Dans l’arrondissement de Rivière-des-Prairies–Pointe-aux-Trembles, il s’écoule en moyenne 72 jours entre le moment «auquel la défectuosité est découverte et le moment auquel la borne [d’incendie] est réparé». Voilà ce qui ressort du rapport annuel du vérificateur général de la Ville de Montréal, qui considère ces «faits troublants».

Le vérificateur, Jacques Bergeron, qualifie ces constats «d’inquiétants, car en cas d’intervention d’urgence, les pompiers pourraient être confrontés à des bornes hors d’usage, ce qui risquerait de nuire à l’efficacité des interventions», mentionne-t-il, dans les faits saillants du rapport.

En ce qui concerne les inspections des bornes, le vérificateur émet également certaines craintes.

Si RDP-PAT a réalisé 100 % des inspections complètes planifiées, le vérificateur se désole toutefois de voir que l’arrondissement n’a réalisé aucune inspection partielle et n’avait même pas d’objectifs en ce sens.

«Ces résultats sont relativement troublants puisque les inspections sont un moyen incontournable de détecter des bornes défectueuses, incluant celles hors d’usage», note le VG.

Les pompiers inquiets
L’association des pompiers de Montréal a dit, par voie de communiqué, accueillir les conclusions du rapport «avec beaucoup d’interrogations et un sentiment d’inquiétude à peine voilé.»

«C’est inconcevable que l’administration municipale ait pu tolérer pareille situation qui constitue pourtant un enjeu majeur en matière de sécurité publique, de protection des biens et surtout de protection de la vie des citoyens», ajoute le président du syndicat, Ronald Martin.

Du côté du Service de sécurité incendie de la Ville de Montréal (SIM), on tente de se faire rassurant en disant que «le nombre de cas de non-fonctionnement de bornes d’incendie répertorié s’avère un problème qui n’est pas généralisé.»

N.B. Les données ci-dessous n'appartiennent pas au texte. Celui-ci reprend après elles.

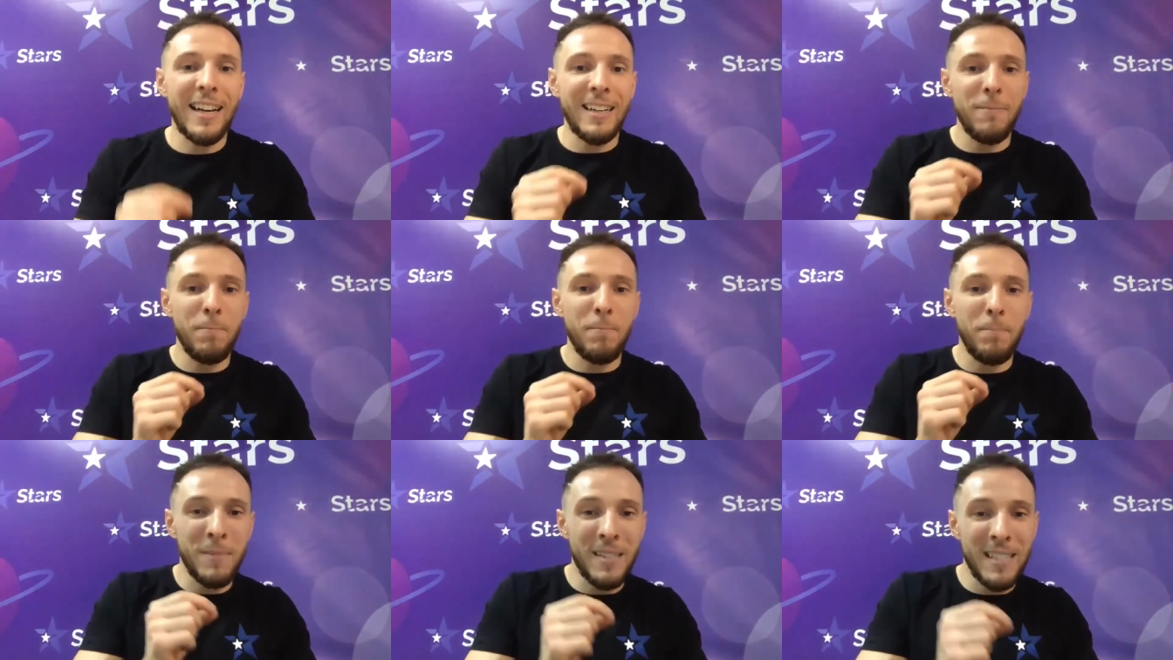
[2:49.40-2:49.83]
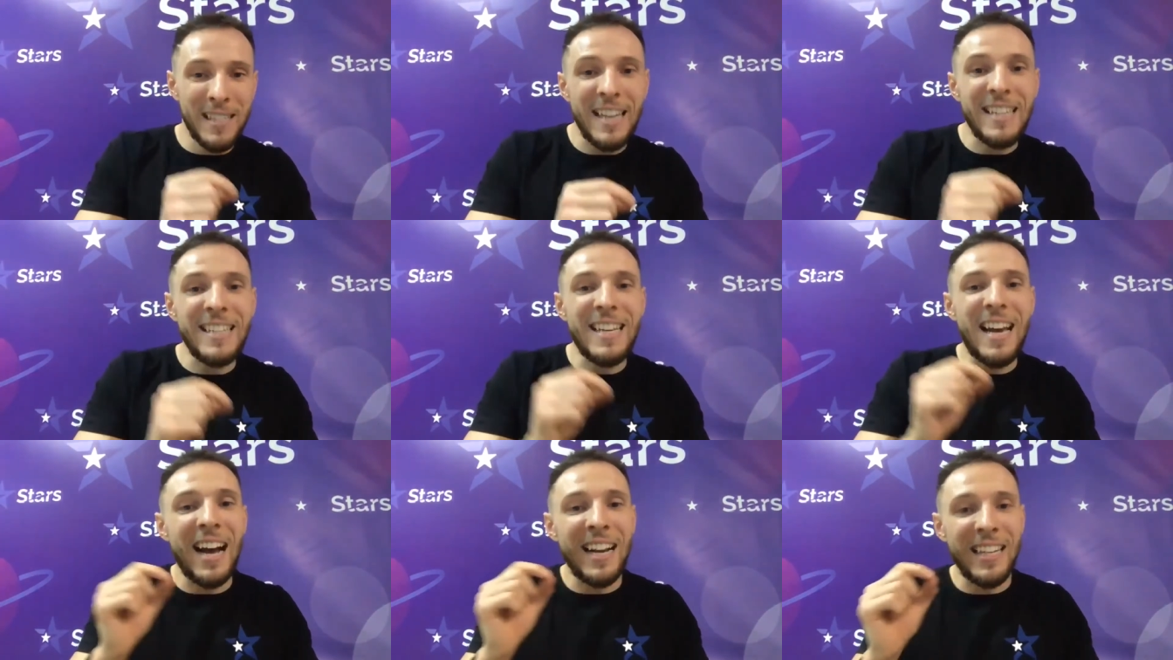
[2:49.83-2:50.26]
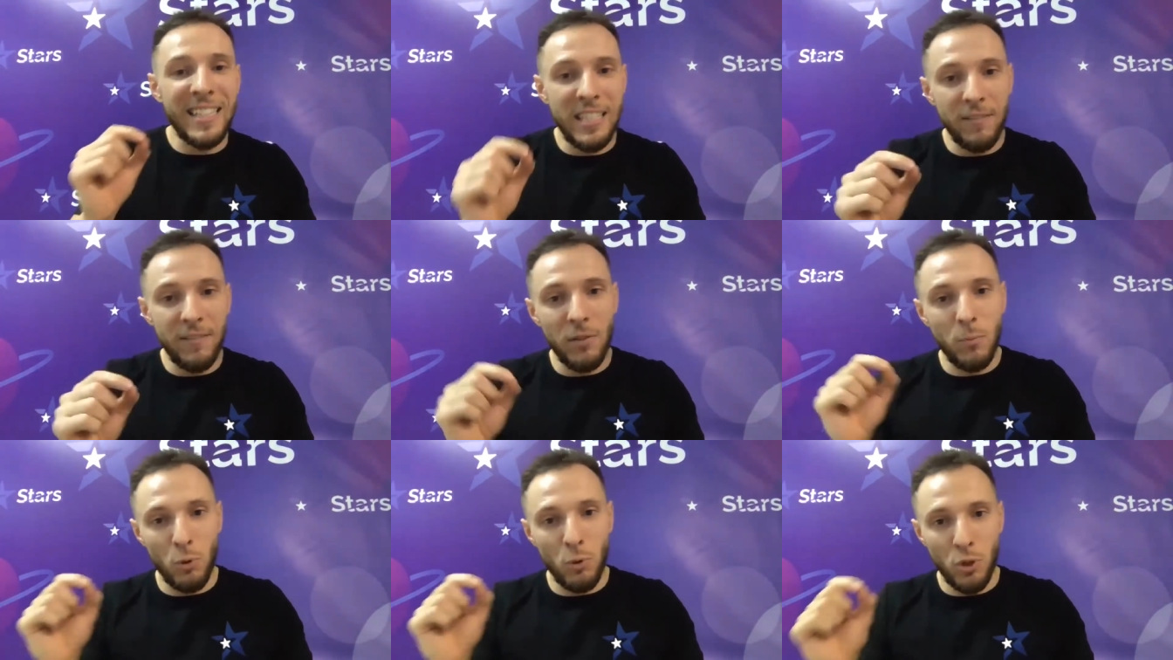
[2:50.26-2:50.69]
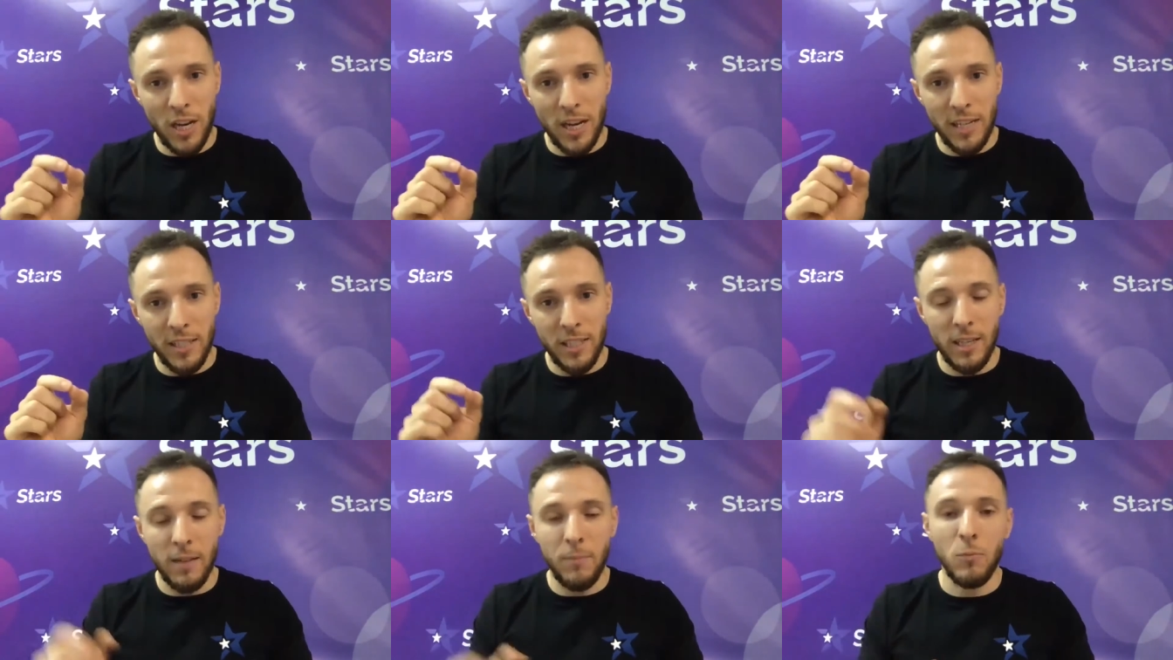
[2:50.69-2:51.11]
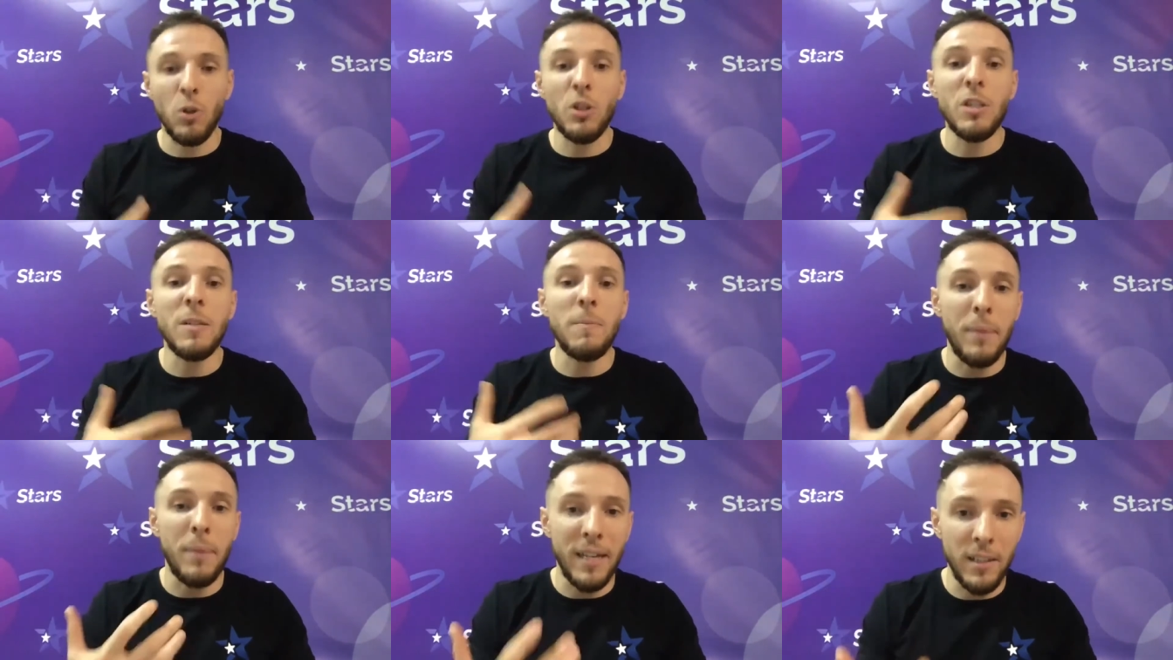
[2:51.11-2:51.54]
стать активным участником, то есть
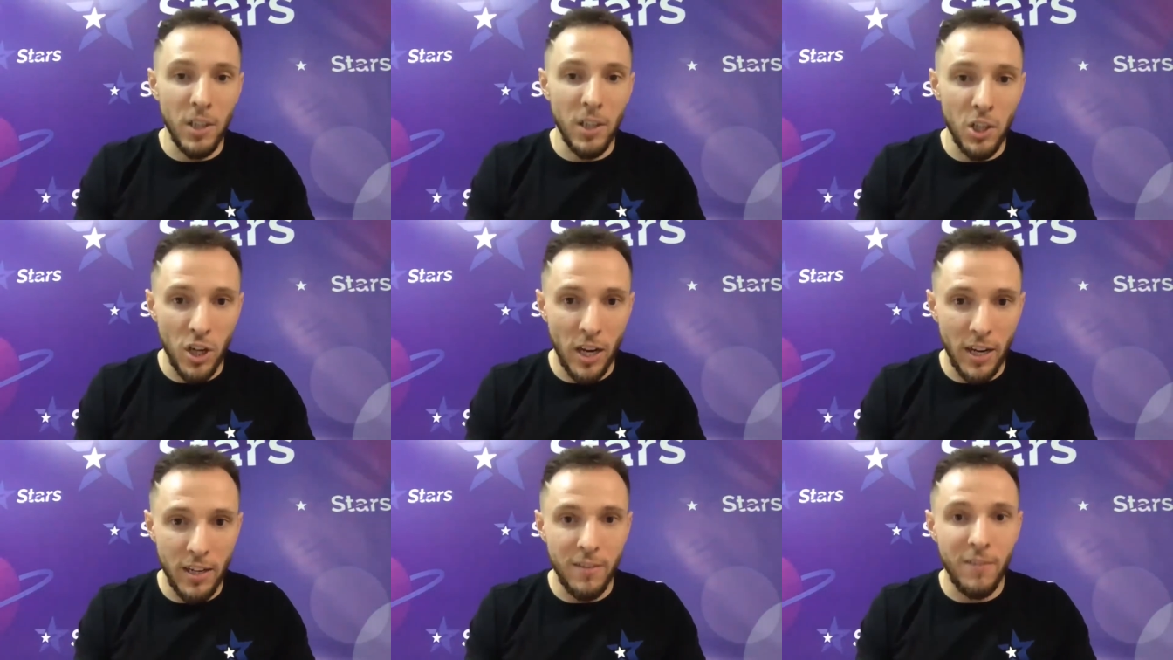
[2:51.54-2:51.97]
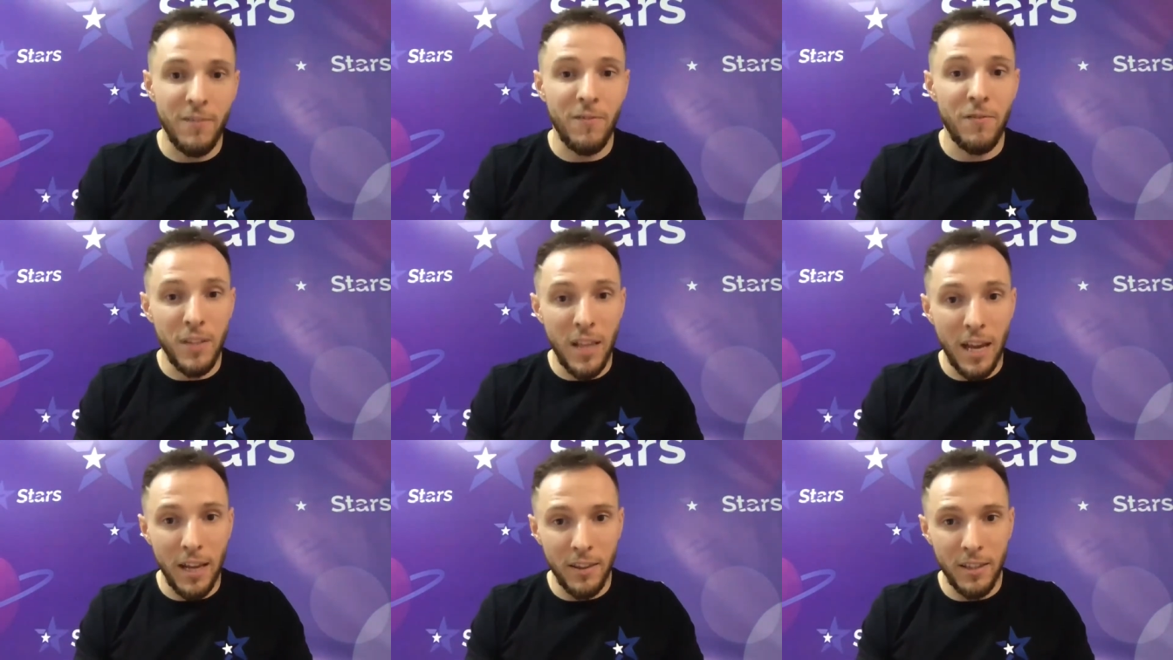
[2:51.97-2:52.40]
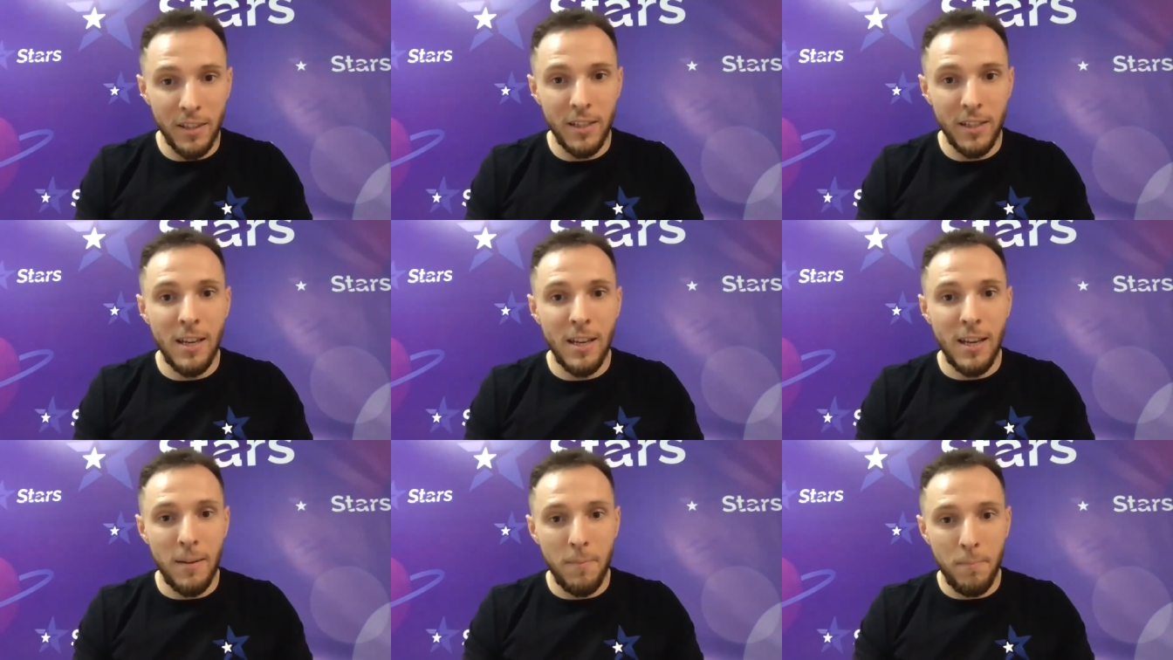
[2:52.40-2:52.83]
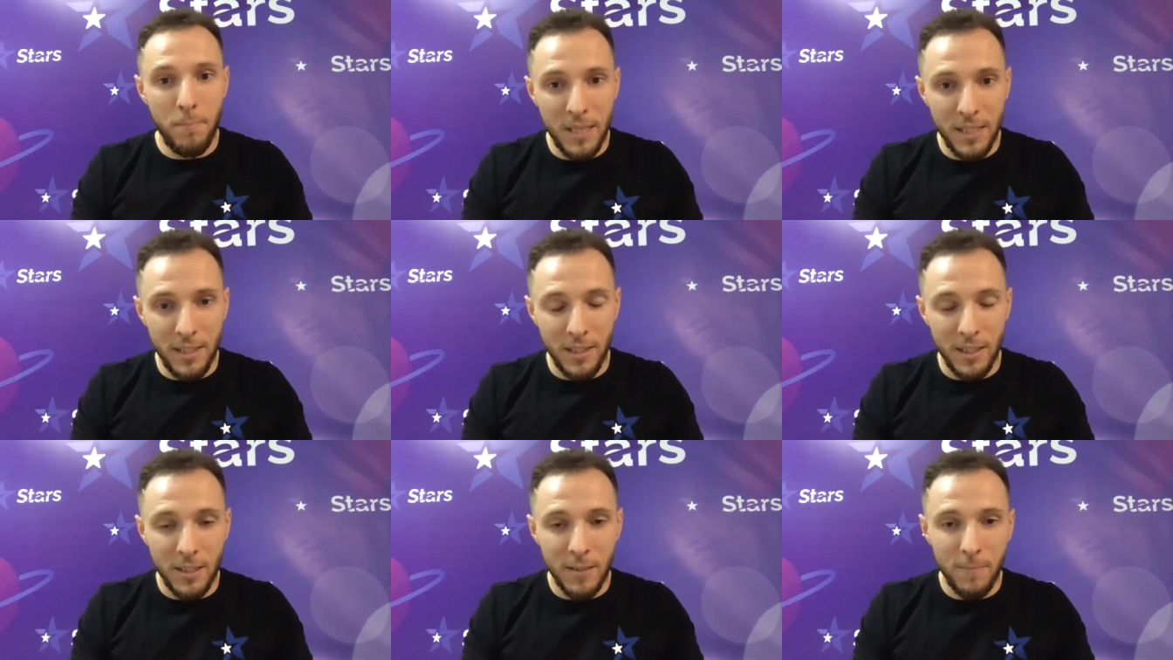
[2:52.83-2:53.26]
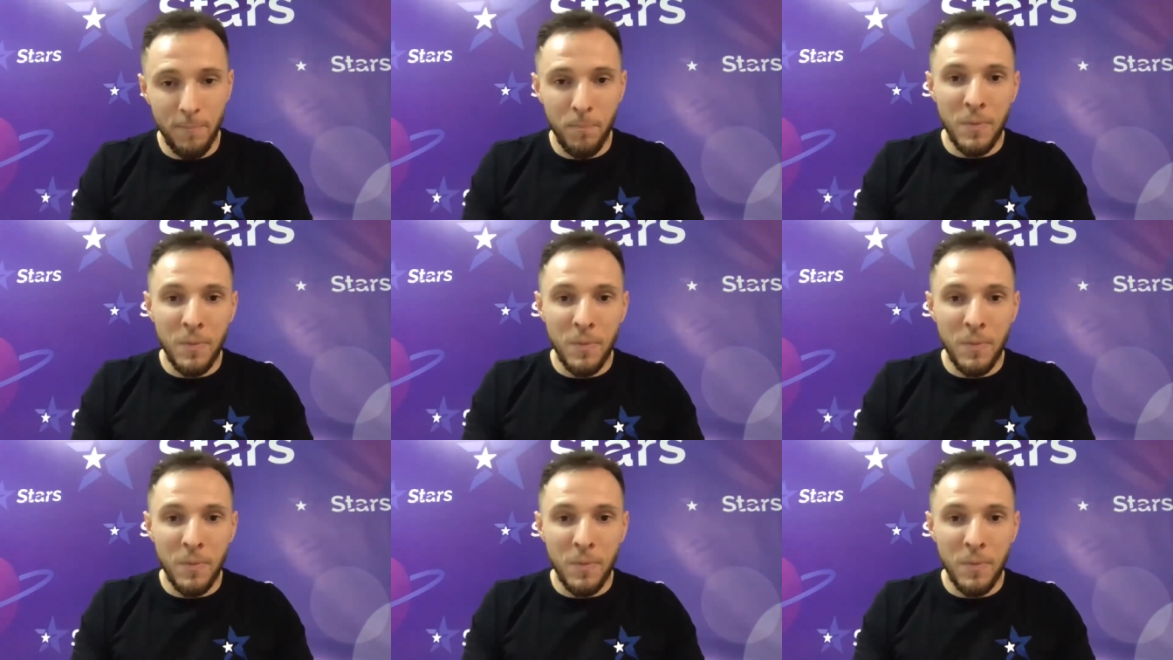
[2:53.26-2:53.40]
приглашать в данный бизнес.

On ajoute toutefois qu’il «demeure impératif que les bornes d’incendie soient systématiquement entretenues et que leur état soit connu [du] service.»

Pas plus de deux semaines
L’arrondissement RDP-PAT dit «prioriser l’intervention», lorsqu’une borne est non fonctionnelle. «Nous pensons que dans des circonstances standards, un délai pour intervenir ne devrait pas dépasser deux semaines», écrit Mélanie Adam, chargée de communication.

Elle ajoute qu’en date du 23 juin, on dénombrait 7 bornes d’incendie non fonctionnelles sur un inventaire de 2355.

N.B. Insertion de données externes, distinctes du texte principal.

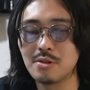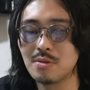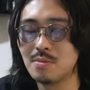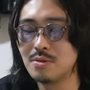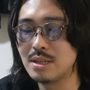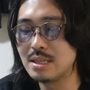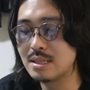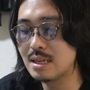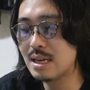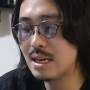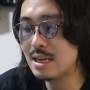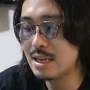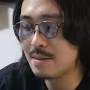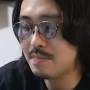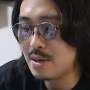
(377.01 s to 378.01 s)
ると思うんです
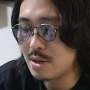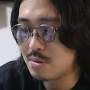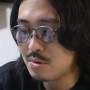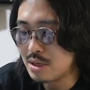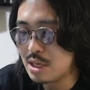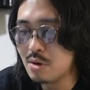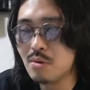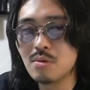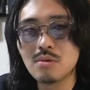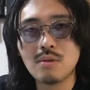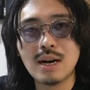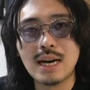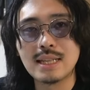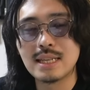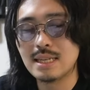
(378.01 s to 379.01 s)
がやっぱりこう日本語
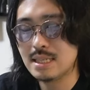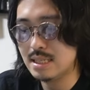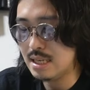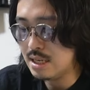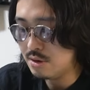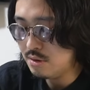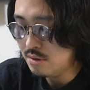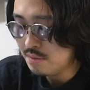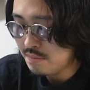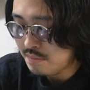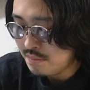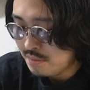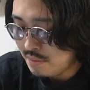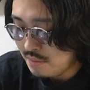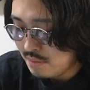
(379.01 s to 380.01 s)
が破綻してい
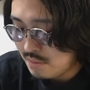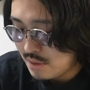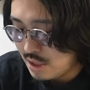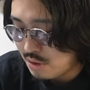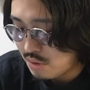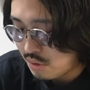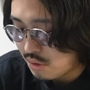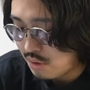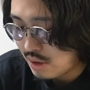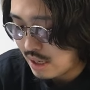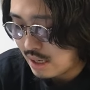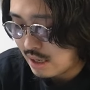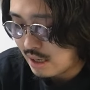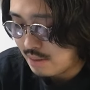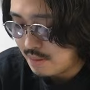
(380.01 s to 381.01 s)
るっていうところ
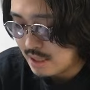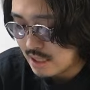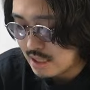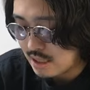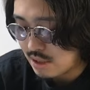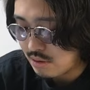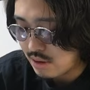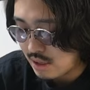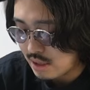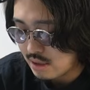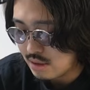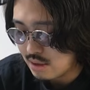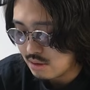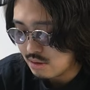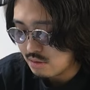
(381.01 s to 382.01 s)
が、まあ、出ちゃってるか
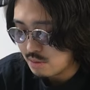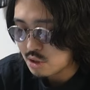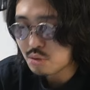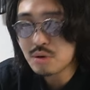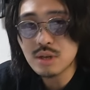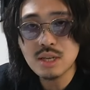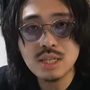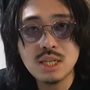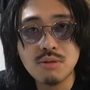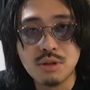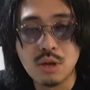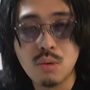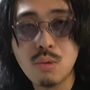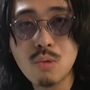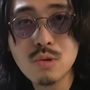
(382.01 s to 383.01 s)
なっていう、まあ、それにしては
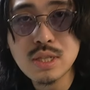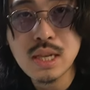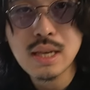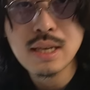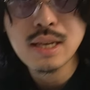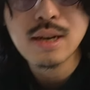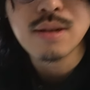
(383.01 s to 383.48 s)
ね縫製綺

En ce qui concerne les inspections partielles, l’arrondissement envisage d’intégrer cet élément lors de l’octroi des contrats futurs.

La ville-centre assure prendre la situation au sérieux et promet de mettre en œuvre «les mesures correctives nécessaires pour redresser la situation.»

Parmi ces mesures, on envisage notamment de développer «un encadrement administratif visant à officialiser le processus de signalement des bornes d’incendie hors d’usage», écrit-on, dans un communiqué.